| TASK GOAL |
Repeat all of the data word for word so that only the pictures are missing from the copy.

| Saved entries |
== Segment start ==
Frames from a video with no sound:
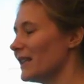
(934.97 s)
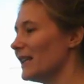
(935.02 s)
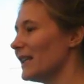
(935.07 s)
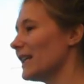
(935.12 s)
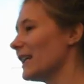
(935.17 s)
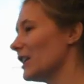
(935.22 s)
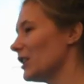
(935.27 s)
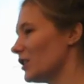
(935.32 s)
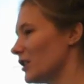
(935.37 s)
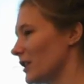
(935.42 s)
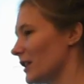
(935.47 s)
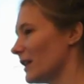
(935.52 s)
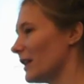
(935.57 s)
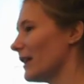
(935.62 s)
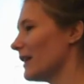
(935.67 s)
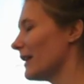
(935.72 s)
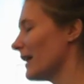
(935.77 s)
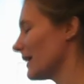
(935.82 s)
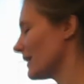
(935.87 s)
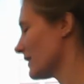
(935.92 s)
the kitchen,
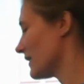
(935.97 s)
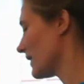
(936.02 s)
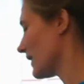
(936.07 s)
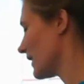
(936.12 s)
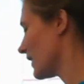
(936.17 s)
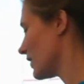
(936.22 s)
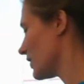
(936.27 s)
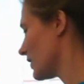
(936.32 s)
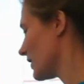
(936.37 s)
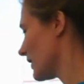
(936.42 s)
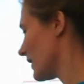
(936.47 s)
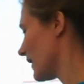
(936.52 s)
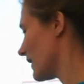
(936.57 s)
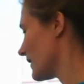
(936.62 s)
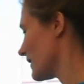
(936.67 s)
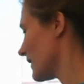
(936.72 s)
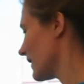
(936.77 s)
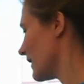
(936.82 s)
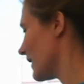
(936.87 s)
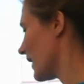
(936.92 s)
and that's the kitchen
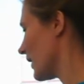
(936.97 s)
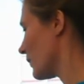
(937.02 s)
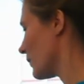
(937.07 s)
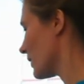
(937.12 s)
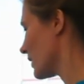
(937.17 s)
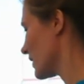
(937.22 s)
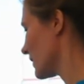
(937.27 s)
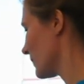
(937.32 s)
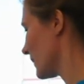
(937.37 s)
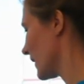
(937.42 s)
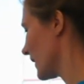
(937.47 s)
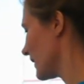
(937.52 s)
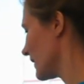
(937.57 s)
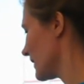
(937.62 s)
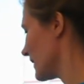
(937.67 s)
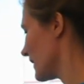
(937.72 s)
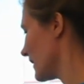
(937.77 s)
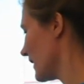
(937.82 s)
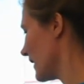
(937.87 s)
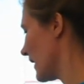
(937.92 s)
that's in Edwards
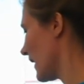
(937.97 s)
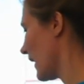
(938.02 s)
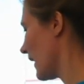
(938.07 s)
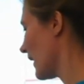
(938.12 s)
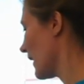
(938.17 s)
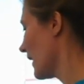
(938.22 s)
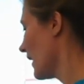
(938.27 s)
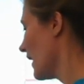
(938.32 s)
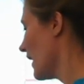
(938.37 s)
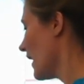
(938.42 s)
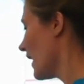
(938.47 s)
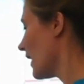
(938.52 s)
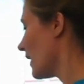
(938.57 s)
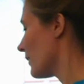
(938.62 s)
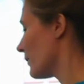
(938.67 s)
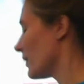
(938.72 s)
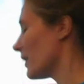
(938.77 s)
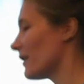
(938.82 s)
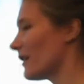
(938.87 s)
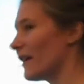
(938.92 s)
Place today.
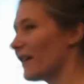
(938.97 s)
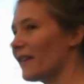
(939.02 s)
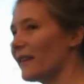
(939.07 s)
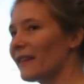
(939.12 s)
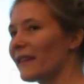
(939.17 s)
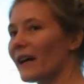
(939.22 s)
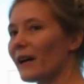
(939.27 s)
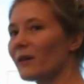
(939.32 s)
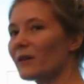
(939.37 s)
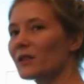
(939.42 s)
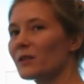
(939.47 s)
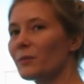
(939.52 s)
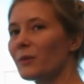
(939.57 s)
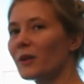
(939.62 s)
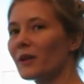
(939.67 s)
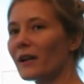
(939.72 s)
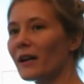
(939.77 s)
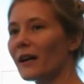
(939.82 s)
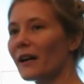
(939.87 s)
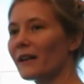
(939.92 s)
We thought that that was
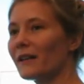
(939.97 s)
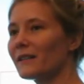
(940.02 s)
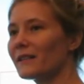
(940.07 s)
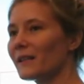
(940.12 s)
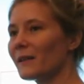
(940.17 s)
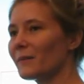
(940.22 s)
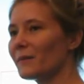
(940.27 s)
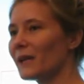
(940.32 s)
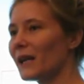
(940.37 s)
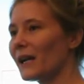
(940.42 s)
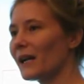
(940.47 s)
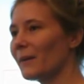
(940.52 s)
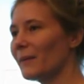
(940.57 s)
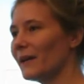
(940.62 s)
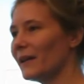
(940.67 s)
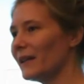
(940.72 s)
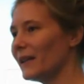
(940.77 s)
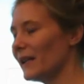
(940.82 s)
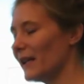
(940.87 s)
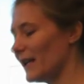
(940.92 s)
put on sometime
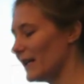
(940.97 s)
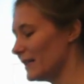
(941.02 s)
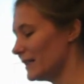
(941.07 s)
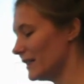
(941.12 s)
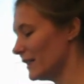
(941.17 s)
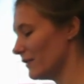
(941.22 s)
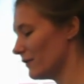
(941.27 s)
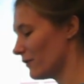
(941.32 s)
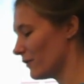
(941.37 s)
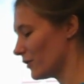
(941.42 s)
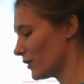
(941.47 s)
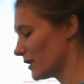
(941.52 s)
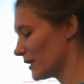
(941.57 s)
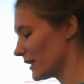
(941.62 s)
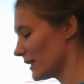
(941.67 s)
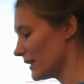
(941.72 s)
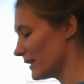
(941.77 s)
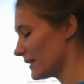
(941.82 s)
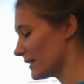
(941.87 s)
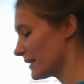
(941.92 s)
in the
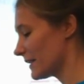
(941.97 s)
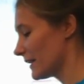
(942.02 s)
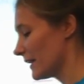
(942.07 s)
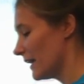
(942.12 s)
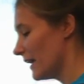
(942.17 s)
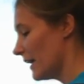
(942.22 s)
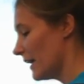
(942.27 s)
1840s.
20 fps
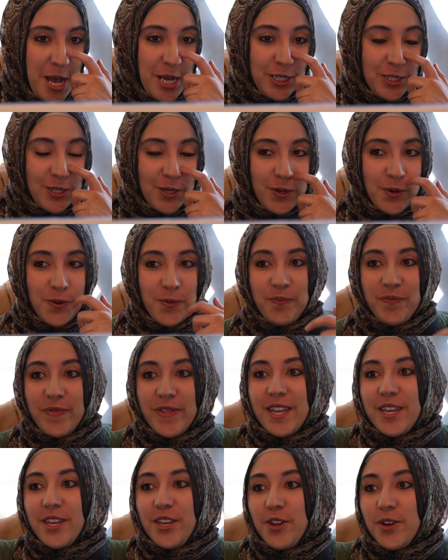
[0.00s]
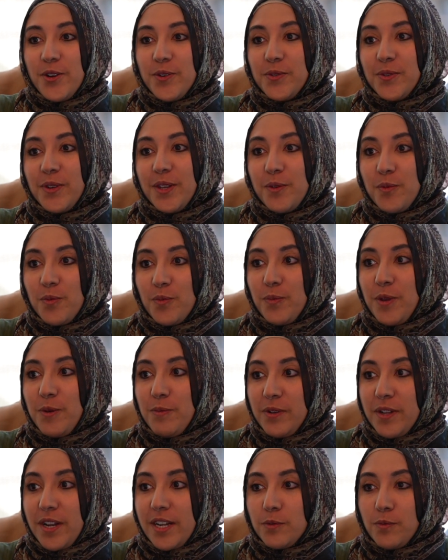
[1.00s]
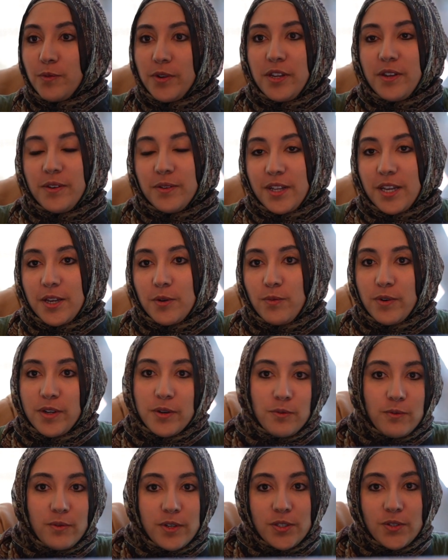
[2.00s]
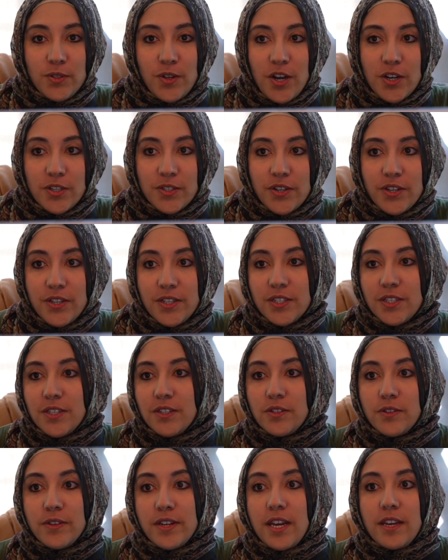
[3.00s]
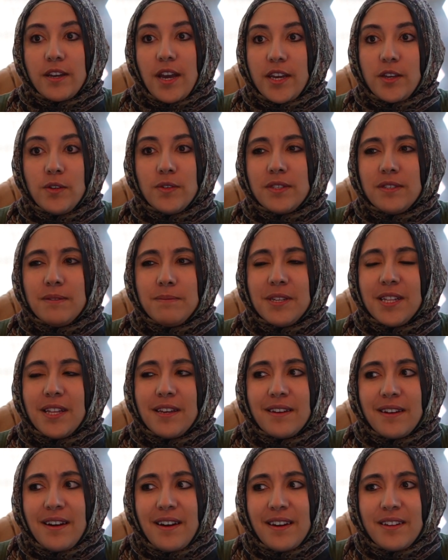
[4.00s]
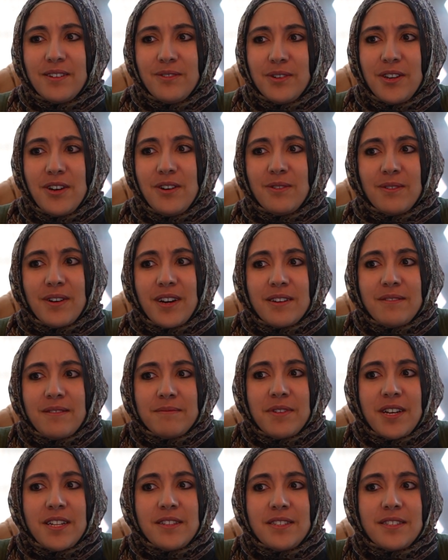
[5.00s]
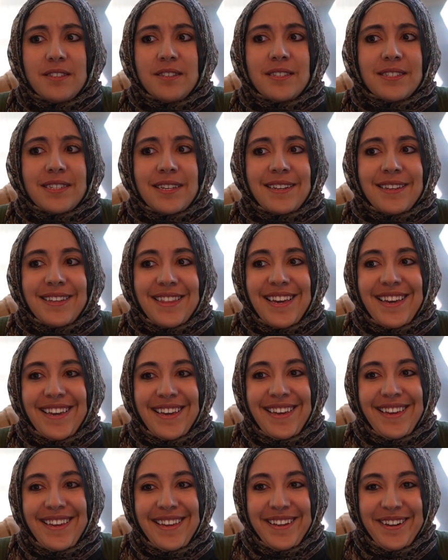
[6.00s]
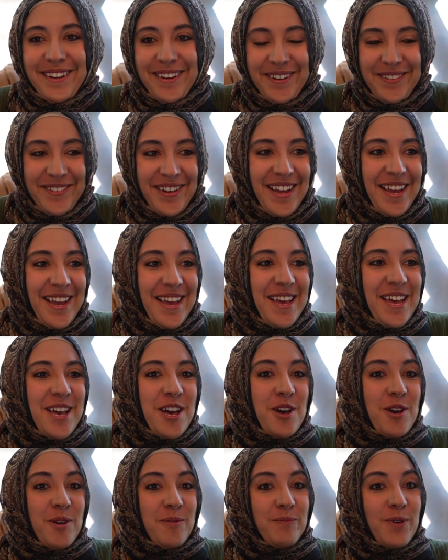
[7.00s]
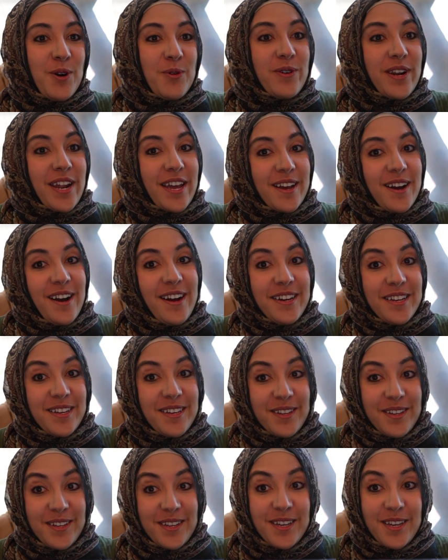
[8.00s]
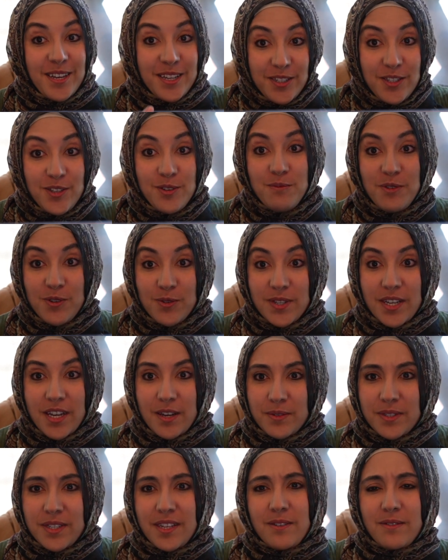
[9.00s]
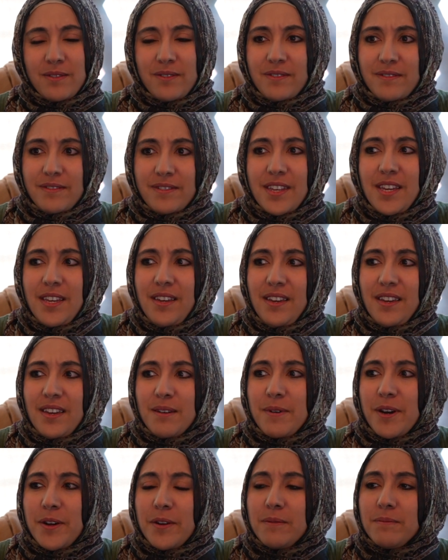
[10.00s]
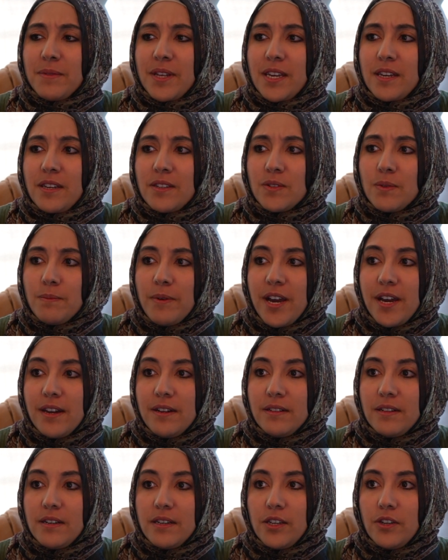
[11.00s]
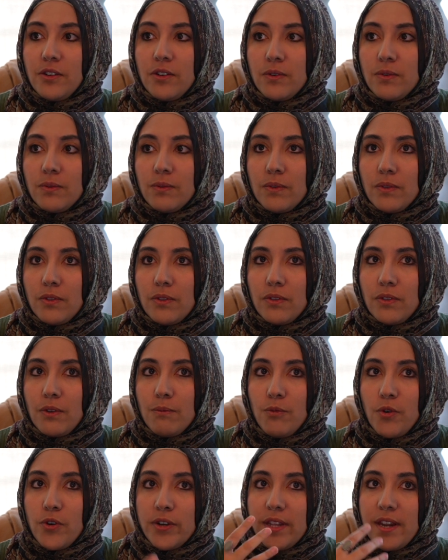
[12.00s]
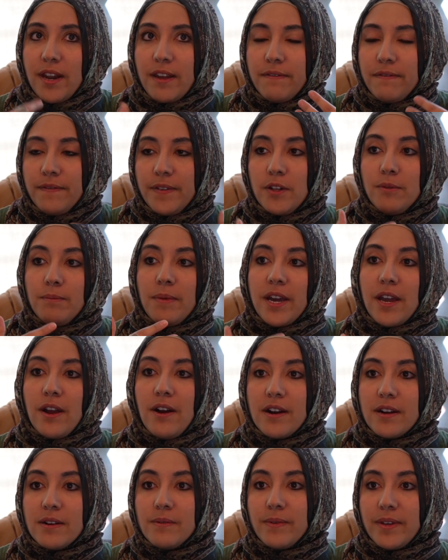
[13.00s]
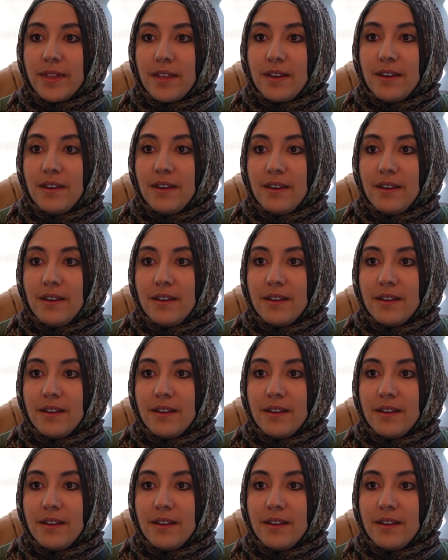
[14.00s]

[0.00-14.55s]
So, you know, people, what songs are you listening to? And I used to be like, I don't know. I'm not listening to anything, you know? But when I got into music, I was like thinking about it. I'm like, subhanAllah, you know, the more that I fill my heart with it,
== Segment end ==
| EXERCISE RESPONSE |
Frames from a video with no sound:
(934.97 s)
(935.02 s)
(935.07 s)
(935.12 s)
(935.17 s)
(935.22 s)
(935.27 s)
(935.32 s)
(935.37 s)
(935.42 s)
(935.47 s)
(935.52 s)
(935.57 s)
(935.62 s)
(935.67 s)
(935.72 s)
(935.77 s)
(935.82 s)
(935.87 s)
(935.92 s)
the kitchen,
(935.97 s)
(936.02 s)
(936.07 s)
(936.12 s)
(936.17 s)
(936.22 s)
(936.27 s)
(936.32 s)
(936.37 s)
(936.42 s)
(936.47 s)
(936.52 s)
(936.57 s)
(936.62 s)
(936.67 s)
(936.72 s)
(936.77 s)
(936.82 s)
(936.87 s)
(936.92 s)
and that's the kitchen
(936.97 s)
(937.02 s)
(937.07 s)
(937.12 s)
(937.17 s)
(937.22 s)
(937.27 s)
(937.32 s)
(937.37 s)
(937.42 s)
(937.47 s)
(937.52 s)
(937.57 s)
(937.62 s)
(937.67 s)
(937.72 s)
(937.77 s)
(937.82 s)
(937.87 s)
(937.92 s)
that's in Edwards
(937.97 s)
(938.02 s)
(938.07 s)
(938.12 s)
(938.17 s)
(938.22 s)
(938.27 s)
(938.32 s)
(938.37 s)
(938.42 s)
(938.47 s)
(938.52 s)
(938.57 s)
(938.62 s)
(938.67 s)
(938.72 s)
(938.77 s)
(938.82 s)
(938.87 s)
(938.92 s)
Place today.
(938.97 s)
(939.02 s)
(939.07 s)
(939.12 s)
(939.17 s)
(939.22 s)
(939.27 s)
(939.32 s)
(939.37 s)
(939.42 s)
(939.47 s)
(939.52 s)
(939.57 s)
(939.62 s)
(939.67 s)
(939.72 s)
(939.77 s)
(939.82 s)
(939.87 s)
(939.92 s)
We thought that that was
(939.97 s)
(940.02 s)
(940.07 s)
(940.12 s)
(940.17 s)
(940.22 s)
(940.27 s)
(940.32 s)
(940.37 s)
(940.42 s)
(940.47 s)
(940.52 s)
(940.57 s)
(940.62 s)
(940.67 s)
(940.72 s)
(940.77 s)
(940.82 s)
(940.87 s)
(940.92 s)
put on sometime
(940.97 s)
(941.02 s)
(941.07 s)
(941.12 s)
(941.17 s)
(941.22 s)
(941.27 s)
(941.32 s)
(941.37 s)
(941.42 s)
(941.47 s)
(941.52 s)
(941.57 s)
(941.62 s)
(941.67 s)
(941.72 s)
(941.77 s)
(941.82 s)
(941.87 s)
(941.92 s)
in the
(941.97 s)
(942.02 s)
(942.07 s)
(942.12 s)
(942.17 s)
(942.22 s)
(942.27 s)
1840s.
20 fps
[0.00s]
[1.00s]
[2.00s]
[3.00s]
[4.00s]
[5.00s]
[6.00s]
[7.00s]
[8.00s]
[9.00s]
[10.00s]
[11.00s]
[12.00s]
[13.00s]
[14.00s]

[0.00-14.55s]
So, you know, people, what songs are you listening to? And I used to be like, I don't know. I'm not listening to anything, you know? But when I got into music, I was like thinking about it. I'm like, subhanAllah, you know, the more that I fill my heart with it,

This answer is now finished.